Pipeline、Tokenizer 与 Transformers 的扩展机制

在本系列中，我们从懒加载导入系统出发，依次剖析了模型解析、权重加载、文本生成与训练流程。本篇作为终章，聚焦于模型的上下两层：高层的 pipeline() API（让推理变成一行代码）、跨三种后端处理文本预处理的 tokenizer 层级体系、面向多模态模型的 ProcessorMixin，以及向库中贡献新模型所需的扩展接口。

pipeline() 工厂函数

pipeline() 是 Transformers 最简洁的 API。只需一次调用，它就能将任务字符串解析为对应的 Pipeline 子类，自动选择模型和 tokenizer，并返回一个可直接调用的对象：

generator = pipeline("text-generation", model="meta-llama/Llama-2-7b-hf")
output = generator("Once upon a time")

flowchart TD
    A["pipeline('text-generation',<br/>model='...')"] --> B["Resolve task → Pipeline class"]
    B --> C["PipelineRegistry lookup"]
    C --> D["TextGenerationPipeline"]
    D --> E["Auto-select model<br/>(AutoModelForCausalLM)"]
    E --> F["Auto-select tokenizer<br/>(AutoTokenizer)"]
    F --> G["Load model<br/>from_pretrained()"]
    G --> H["Return configured<br/>Pipeline instance"]

函数签名接受 task、model、tokenizer、config、processor、device、device_map、dtype 和 trust_remote_code 等参数。如果只提供 task，库会自动选用默认模型；如果提供了 model，则从模型的 config 中推断任务类型。

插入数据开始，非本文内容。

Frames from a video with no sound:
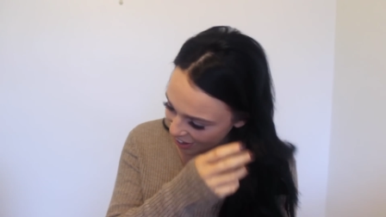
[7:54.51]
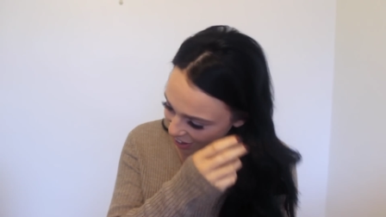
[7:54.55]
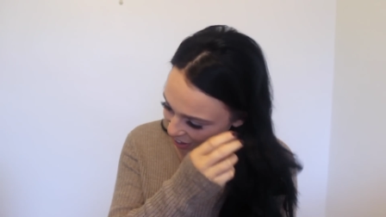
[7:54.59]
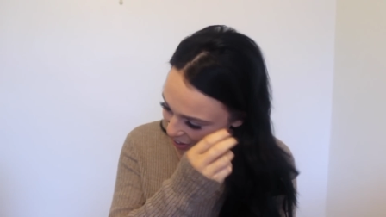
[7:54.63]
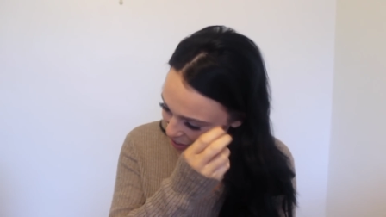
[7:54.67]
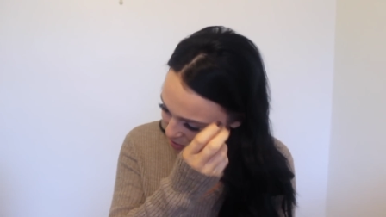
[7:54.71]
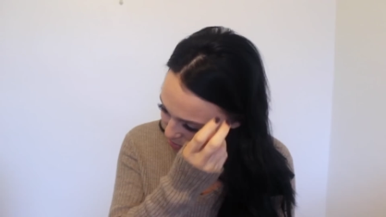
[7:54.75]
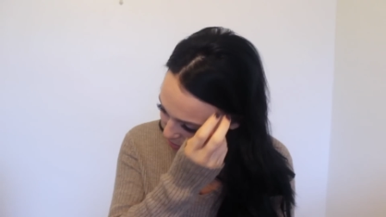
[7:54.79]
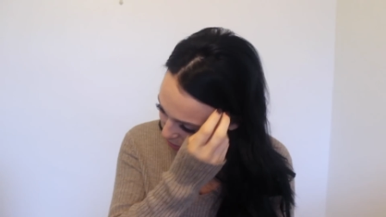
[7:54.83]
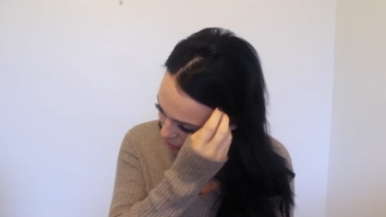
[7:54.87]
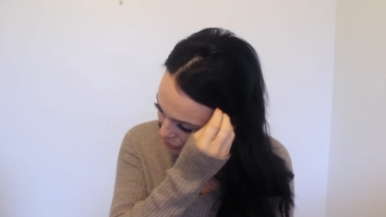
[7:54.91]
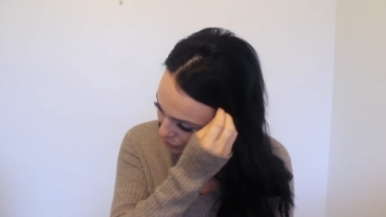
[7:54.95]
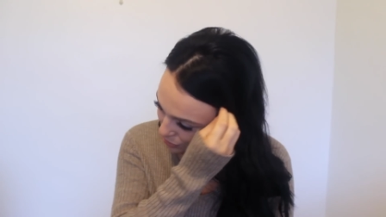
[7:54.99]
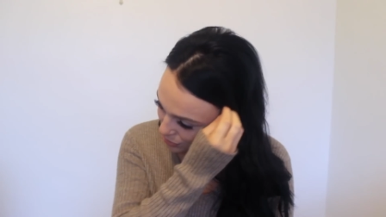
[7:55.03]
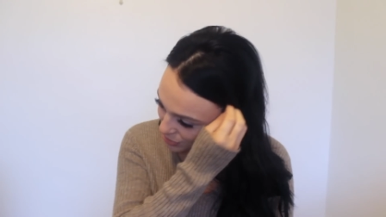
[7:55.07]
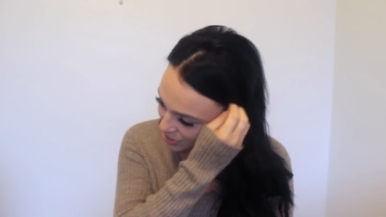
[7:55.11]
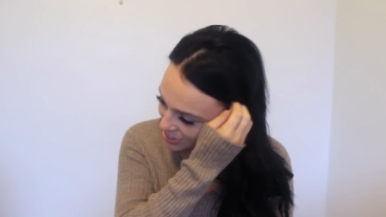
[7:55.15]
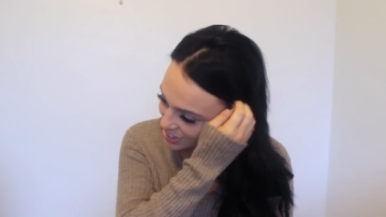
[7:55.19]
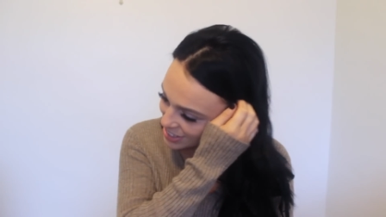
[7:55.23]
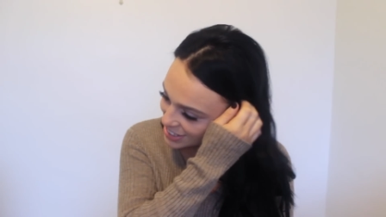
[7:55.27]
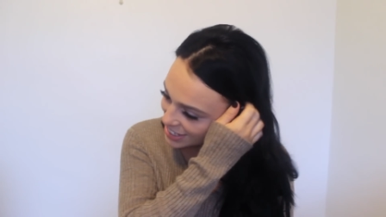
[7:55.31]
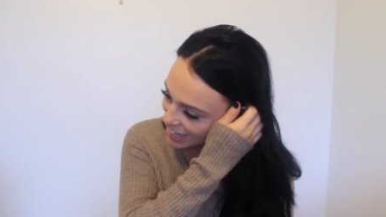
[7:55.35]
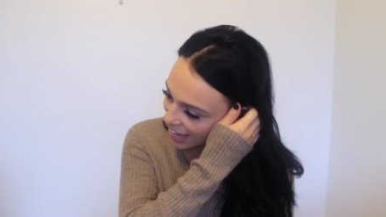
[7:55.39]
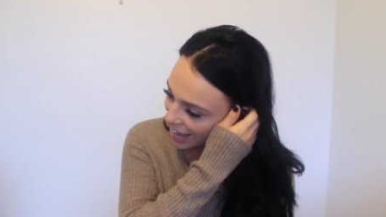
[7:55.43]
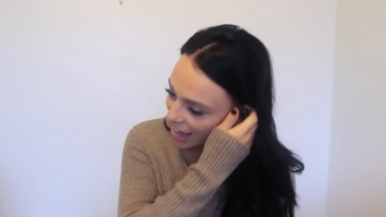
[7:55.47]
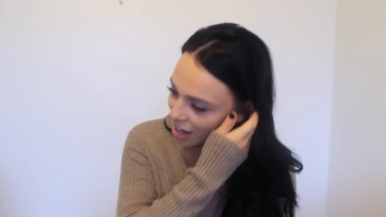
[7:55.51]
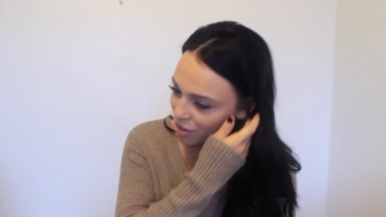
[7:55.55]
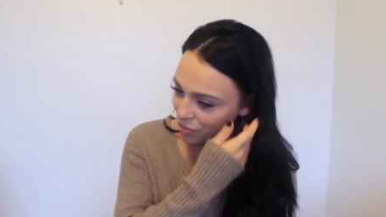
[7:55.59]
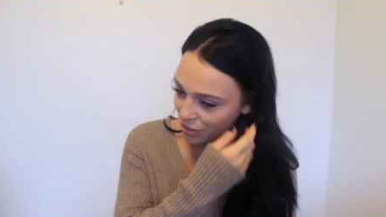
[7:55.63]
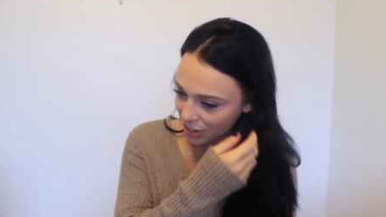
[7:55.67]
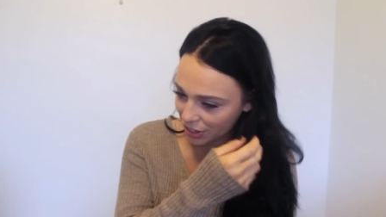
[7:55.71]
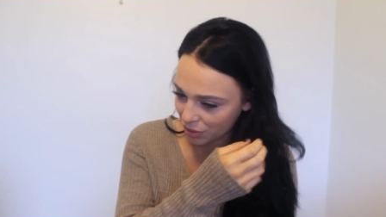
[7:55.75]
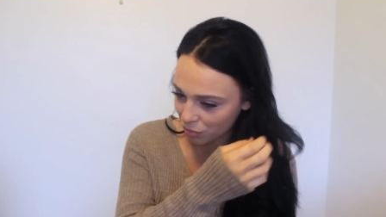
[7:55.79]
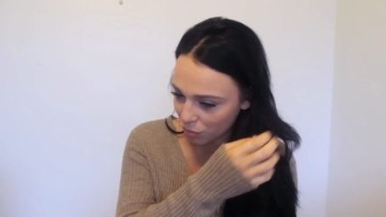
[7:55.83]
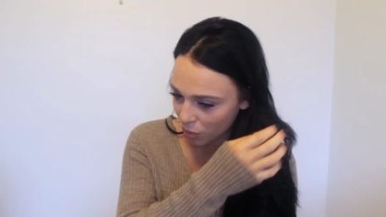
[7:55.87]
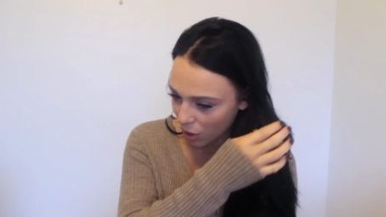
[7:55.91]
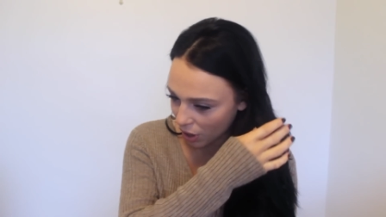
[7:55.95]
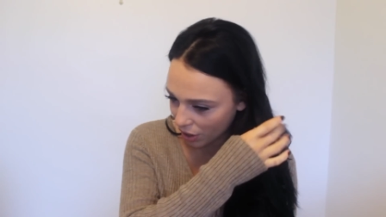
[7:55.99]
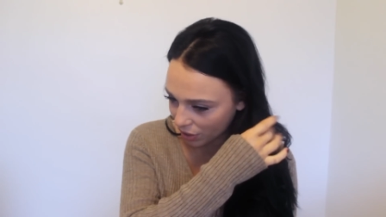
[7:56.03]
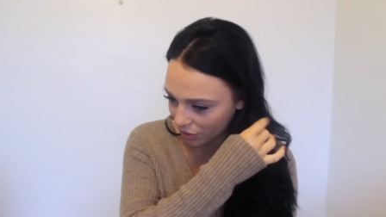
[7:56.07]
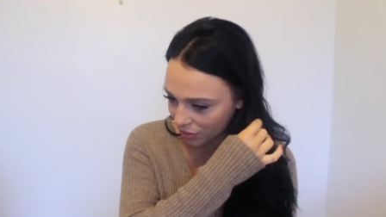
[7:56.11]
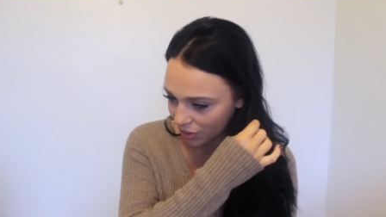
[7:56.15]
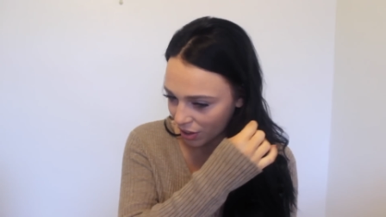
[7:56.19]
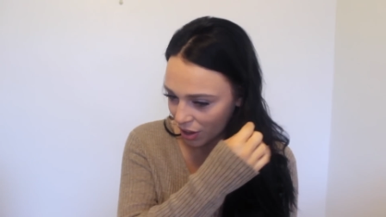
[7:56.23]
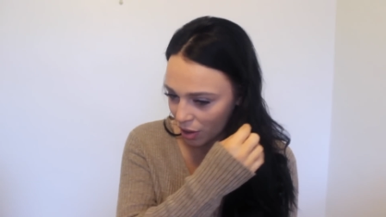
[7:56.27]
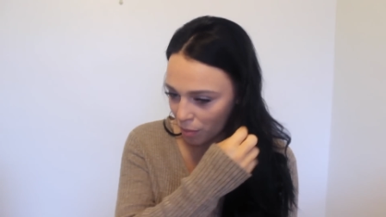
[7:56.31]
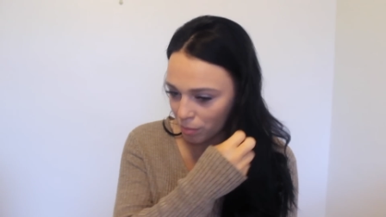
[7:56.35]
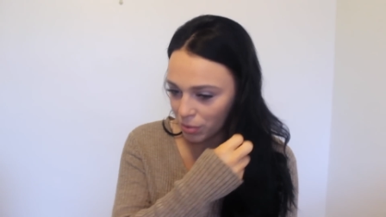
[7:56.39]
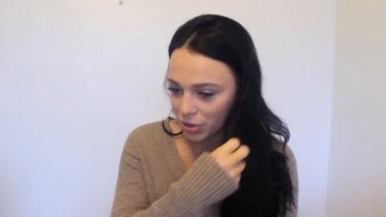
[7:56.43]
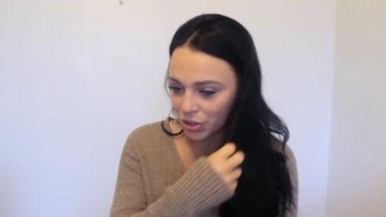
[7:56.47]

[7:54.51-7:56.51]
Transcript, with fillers: um, and I don't want to scare anyone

解析过程依赖一个 PipelineRegistry，它将任务字符串（如 "text-generation"、"text-classification"、"image-to-text"）映射到对应的 Pipeline 子类及其默认模型。任务别名同样受支持 —— "sentiment-analysis" 会被映射到 TextClassificationPipeline。

Pipeline 基类：preprocess → _forward → postprocess

所有 pipeline 都继承自 Pipeline，其核心是三步处理模式：

sequenceDiagram
    participant User
    participant Pipe as Pipeline.__call__
    participant Pre as preprocess()
    participant Fwd as _forward()
    participant Post as postprocess()

    User->>Pipe: pipe("Hello world")
    Pipe->>Pre: preprocess("Hello world")
    Pre-->>Pipe: model_inputs (dict of tensors)
    Pipe->>Fwd: _forward(model_inputs)
    Note over Fwd: model(**inputs)<br/>with torch.no_grad()
    Fwd-->>Pipe: model_outputs
    Pipe->>Post: postprocess(model_outputs)
    Post-->>User: [{"generated_text": "..."}]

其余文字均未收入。